Cranfillia fullagari, synonym Blechnum fullagarii, is a fern in the family Blechnaceae. The specific epithet honours James Fullagar, who collected plants on Lord Howe Island for the Royal Botanic Gardens, Melbourne.

==Description==
The plant is a terrestrial or lithophytic fern. The prominent rhizome has narrow and twisted apical scales.

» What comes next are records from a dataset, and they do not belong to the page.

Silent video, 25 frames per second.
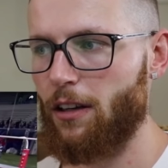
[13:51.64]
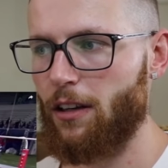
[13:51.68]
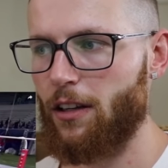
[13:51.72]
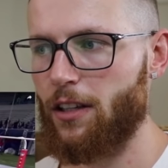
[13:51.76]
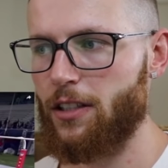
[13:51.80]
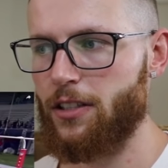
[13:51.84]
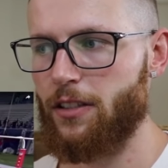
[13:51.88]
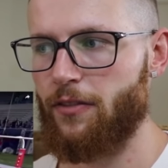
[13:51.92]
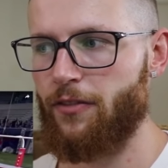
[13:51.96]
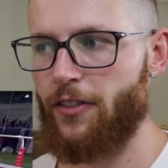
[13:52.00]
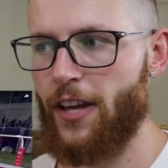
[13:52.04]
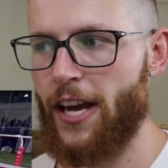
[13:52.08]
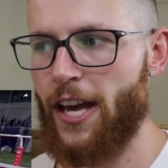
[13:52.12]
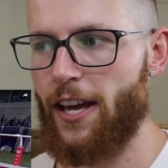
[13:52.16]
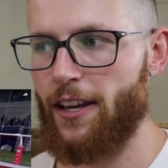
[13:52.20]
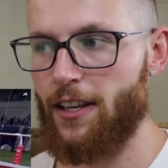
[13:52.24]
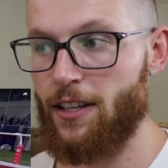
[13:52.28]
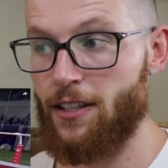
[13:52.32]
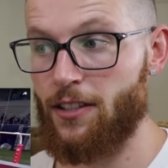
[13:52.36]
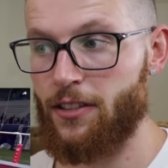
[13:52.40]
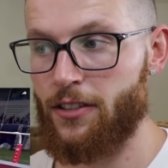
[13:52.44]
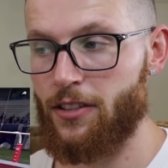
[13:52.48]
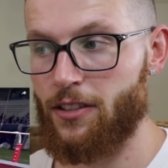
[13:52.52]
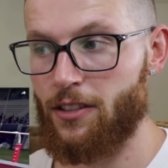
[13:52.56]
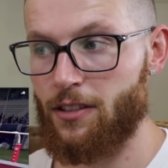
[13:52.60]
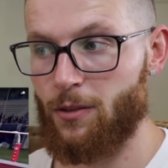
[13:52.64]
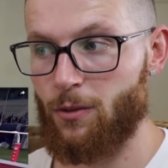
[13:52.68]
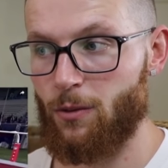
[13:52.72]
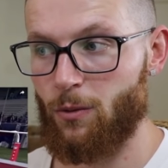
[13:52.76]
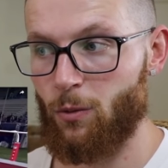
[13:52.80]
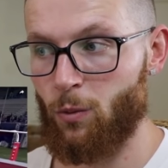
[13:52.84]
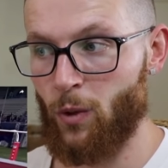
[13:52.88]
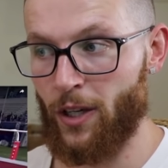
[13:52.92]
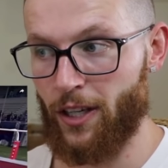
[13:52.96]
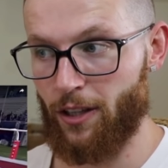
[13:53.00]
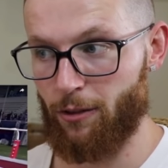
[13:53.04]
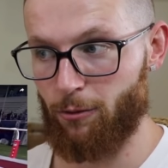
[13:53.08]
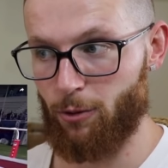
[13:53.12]
Because if that is
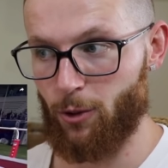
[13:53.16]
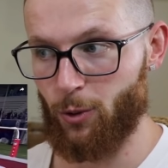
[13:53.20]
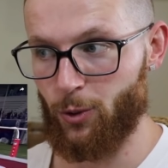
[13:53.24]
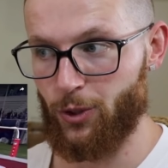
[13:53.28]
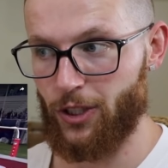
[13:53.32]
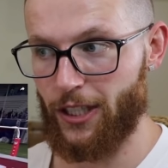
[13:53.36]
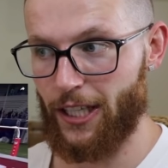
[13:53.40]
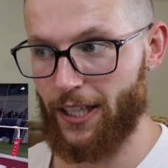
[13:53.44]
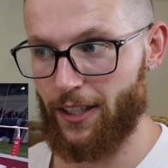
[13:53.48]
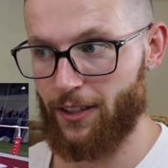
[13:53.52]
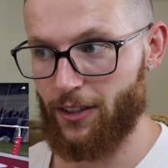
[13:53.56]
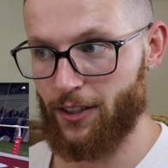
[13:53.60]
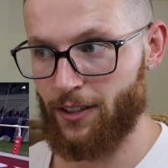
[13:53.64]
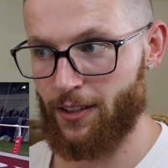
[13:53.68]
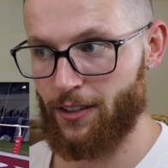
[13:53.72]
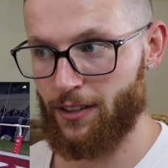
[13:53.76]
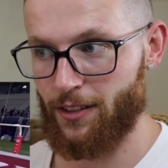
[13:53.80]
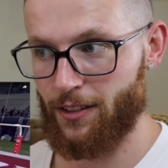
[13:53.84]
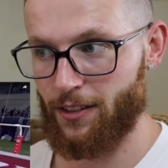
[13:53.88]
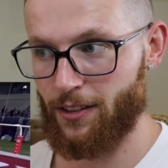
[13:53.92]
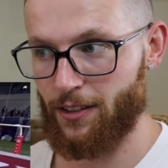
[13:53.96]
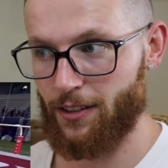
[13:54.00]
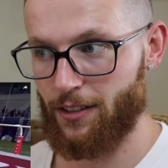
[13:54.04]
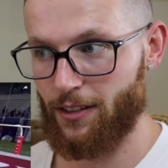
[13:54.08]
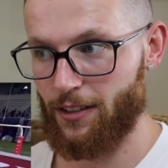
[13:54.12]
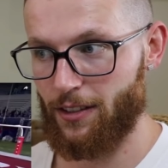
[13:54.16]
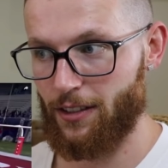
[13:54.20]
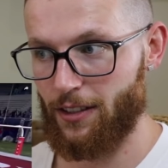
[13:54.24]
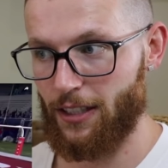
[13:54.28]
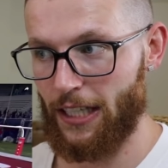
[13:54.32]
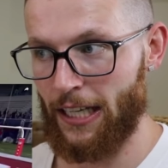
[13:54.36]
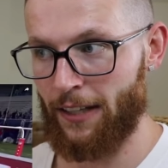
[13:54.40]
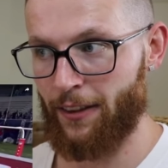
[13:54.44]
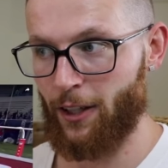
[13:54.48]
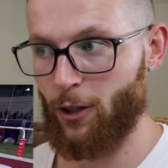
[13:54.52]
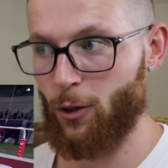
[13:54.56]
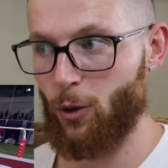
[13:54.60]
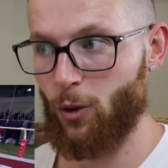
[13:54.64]
one of the rule changes,
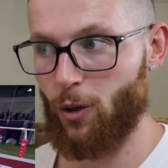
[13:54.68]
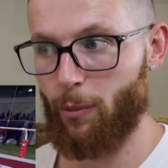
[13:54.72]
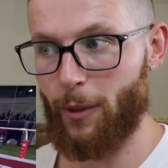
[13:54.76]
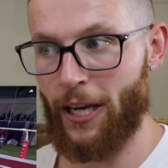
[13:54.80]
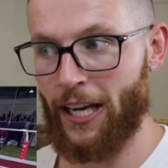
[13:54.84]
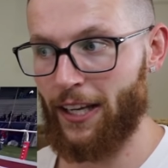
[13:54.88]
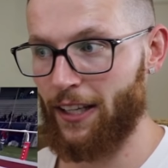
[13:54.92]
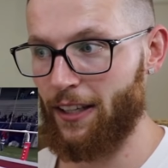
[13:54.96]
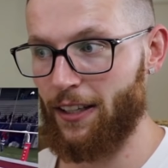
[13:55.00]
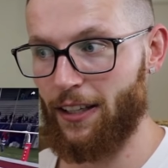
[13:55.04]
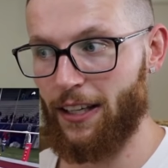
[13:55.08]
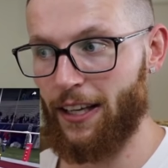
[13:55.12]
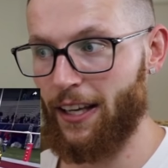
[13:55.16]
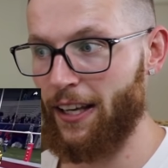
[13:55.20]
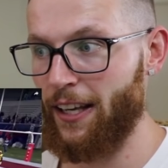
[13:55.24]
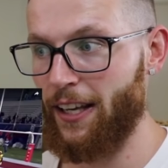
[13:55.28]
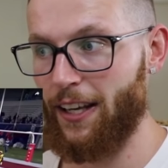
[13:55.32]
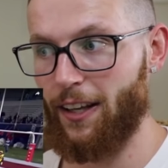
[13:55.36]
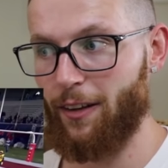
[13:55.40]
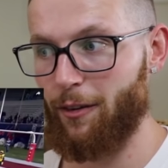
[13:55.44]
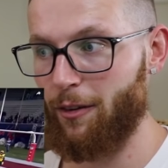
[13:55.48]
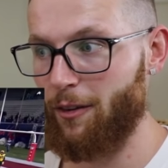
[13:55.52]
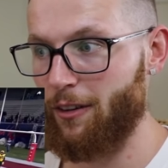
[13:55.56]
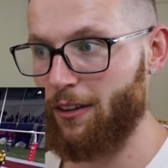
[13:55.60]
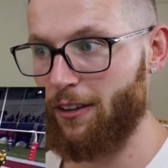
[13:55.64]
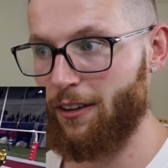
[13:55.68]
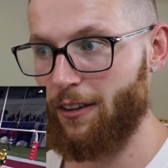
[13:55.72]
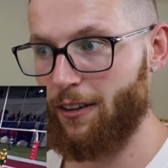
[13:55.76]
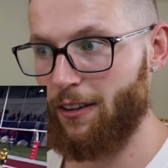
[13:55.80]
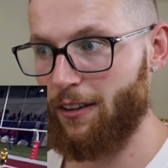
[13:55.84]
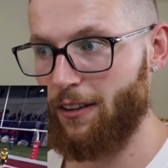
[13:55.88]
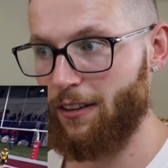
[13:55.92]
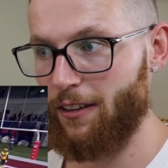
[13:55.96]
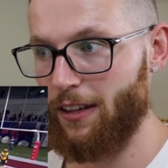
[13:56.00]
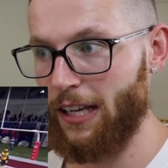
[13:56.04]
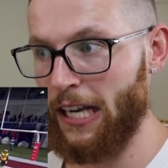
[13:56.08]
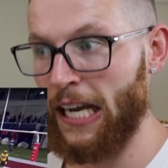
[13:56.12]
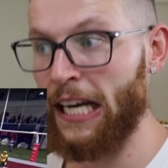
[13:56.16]
and the quarterback can get hit
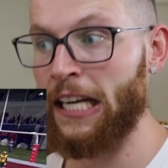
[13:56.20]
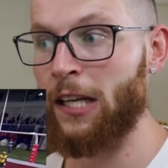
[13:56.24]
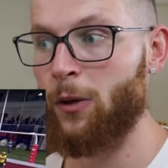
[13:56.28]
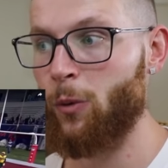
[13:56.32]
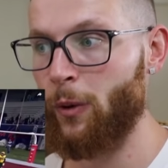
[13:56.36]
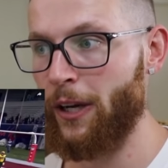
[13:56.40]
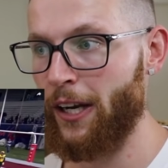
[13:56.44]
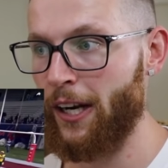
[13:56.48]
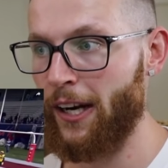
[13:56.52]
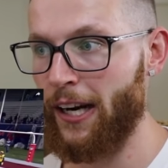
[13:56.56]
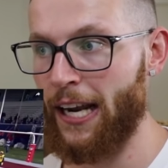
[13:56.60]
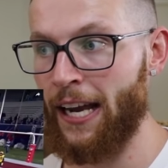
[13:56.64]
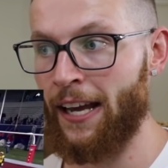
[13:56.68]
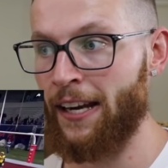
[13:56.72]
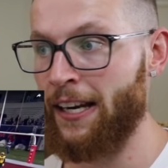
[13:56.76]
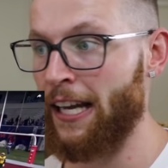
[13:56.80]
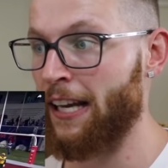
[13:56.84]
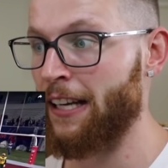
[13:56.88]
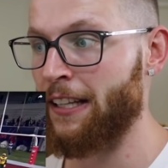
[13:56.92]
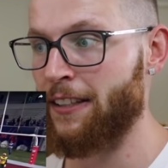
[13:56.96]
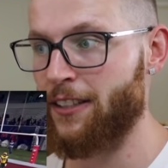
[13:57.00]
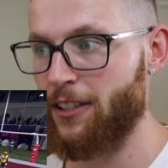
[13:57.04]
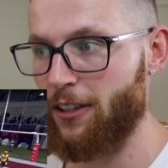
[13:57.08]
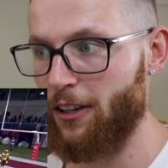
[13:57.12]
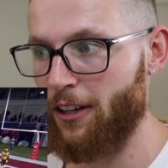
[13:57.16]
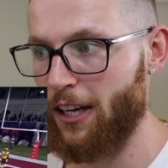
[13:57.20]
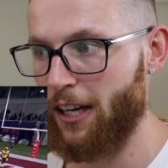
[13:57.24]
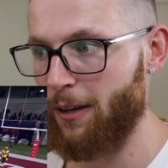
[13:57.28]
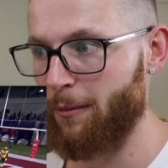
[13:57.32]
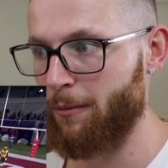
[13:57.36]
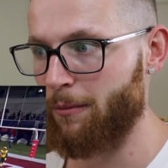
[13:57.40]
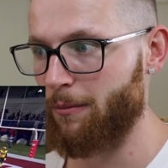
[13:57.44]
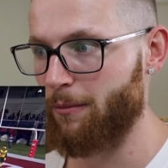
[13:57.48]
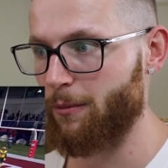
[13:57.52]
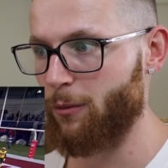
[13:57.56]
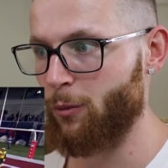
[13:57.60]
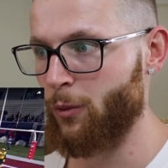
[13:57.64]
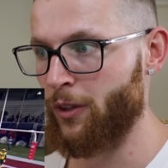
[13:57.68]
anywhere at any time
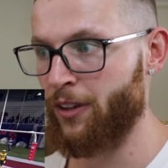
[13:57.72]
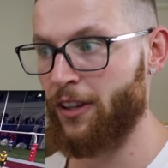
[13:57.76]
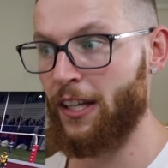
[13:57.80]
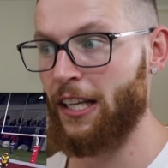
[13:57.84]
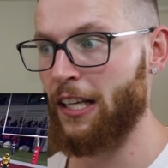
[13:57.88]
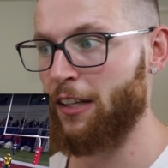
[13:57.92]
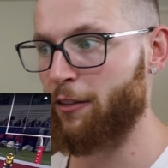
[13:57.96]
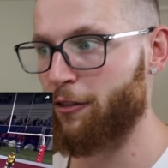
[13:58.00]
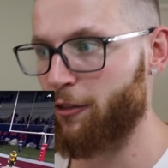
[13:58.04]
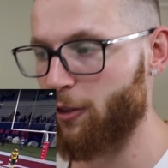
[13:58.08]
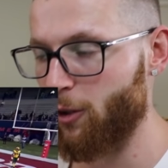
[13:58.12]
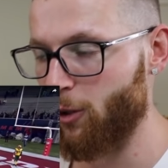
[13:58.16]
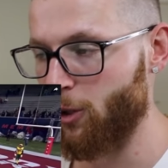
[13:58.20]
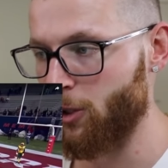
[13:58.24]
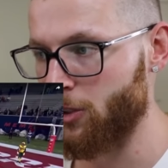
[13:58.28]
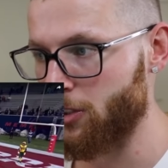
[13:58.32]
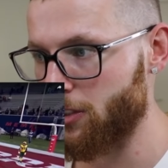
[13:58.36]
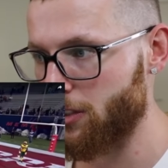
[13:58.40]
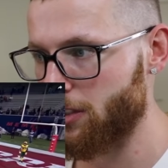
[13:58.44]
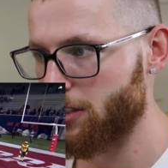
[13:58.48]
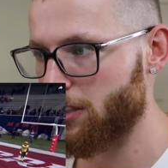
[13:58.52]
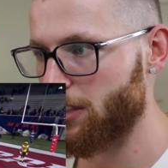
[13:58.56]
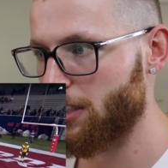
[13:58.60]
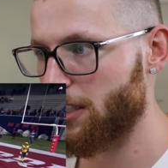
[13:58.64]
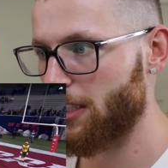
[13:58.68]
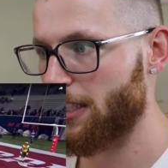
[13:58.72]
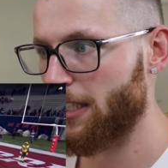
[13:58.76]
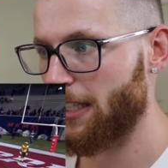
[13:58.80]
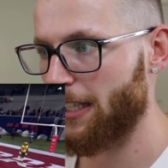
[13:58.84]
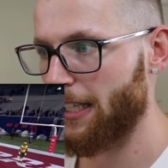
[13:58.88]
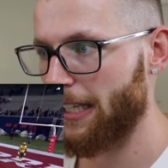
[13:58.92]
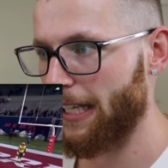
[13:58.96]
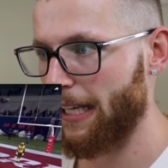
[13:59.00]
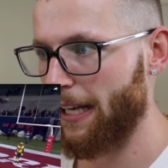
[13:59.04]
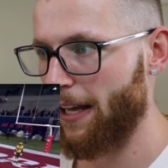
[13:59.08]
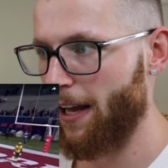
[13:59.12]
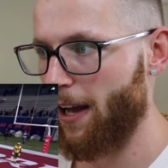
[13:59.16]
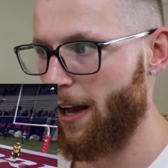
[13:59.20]
with any force.
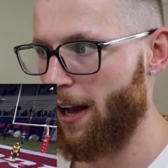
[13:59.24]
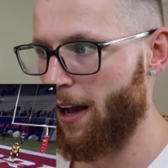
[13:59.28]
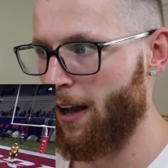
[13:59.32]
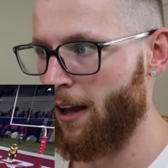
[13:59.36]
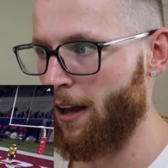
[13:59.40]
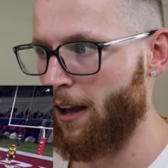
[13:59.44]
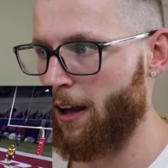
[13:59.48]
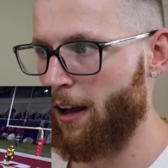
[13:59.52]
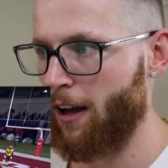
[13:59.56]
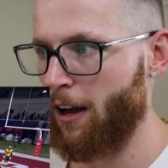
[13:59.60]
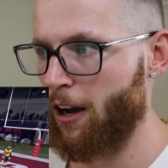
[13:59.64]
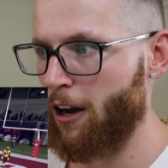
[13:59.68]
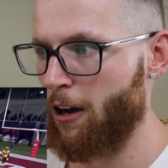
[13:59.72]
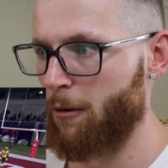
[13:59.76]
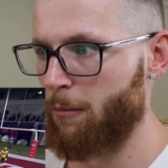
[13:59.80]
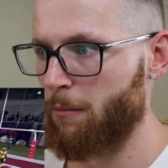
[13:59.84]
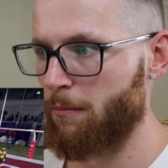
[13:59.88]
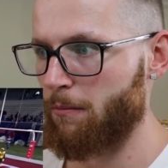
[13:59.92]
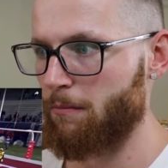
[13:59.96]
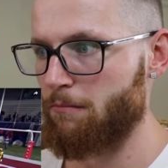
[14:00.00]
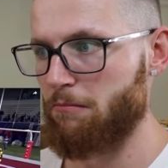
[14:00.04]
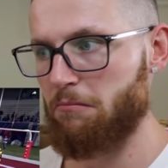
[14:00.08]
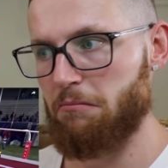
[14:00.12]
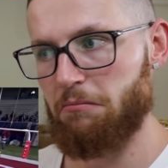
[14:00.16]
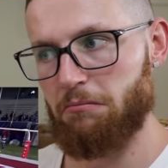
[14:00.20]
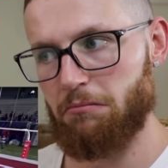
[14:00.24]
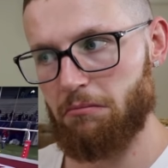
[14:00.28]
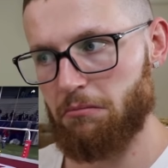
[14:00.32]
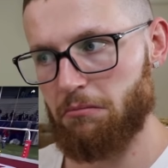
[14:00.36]
Um,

Its fronds are 30–50 cm long and 8–14 cm wide.

==Taxonomy==
The species was first described in 1874 by Ferdinand von Mueller in the genus Lomaria. Although Mueller spelt the name Lomaria fullageri, using an e in the epithet, he referred to the surname "Fullagar". In 1905, Carl Christensen transferred the species to Blechnum, spelling the epithet fullagari. The spelling fullagarii is found in some sources; Article 60.8 of the International Code of Nomenclature for algae, fungi, and plants only allows the use of a single "i" with names ending in "er" not "ar". In 2016, André Luís de Gasper and Vinícius Antonio de Oliveira Dittrich transferred the species to Cranfillia as Cranfillia fullagari.

==Distribution and habitat==
The fern is endemic to Australia's subtropical Lord Howe Island in the Tasman Sea. It is restricted to the cloud forest on the summit of Mount Gower.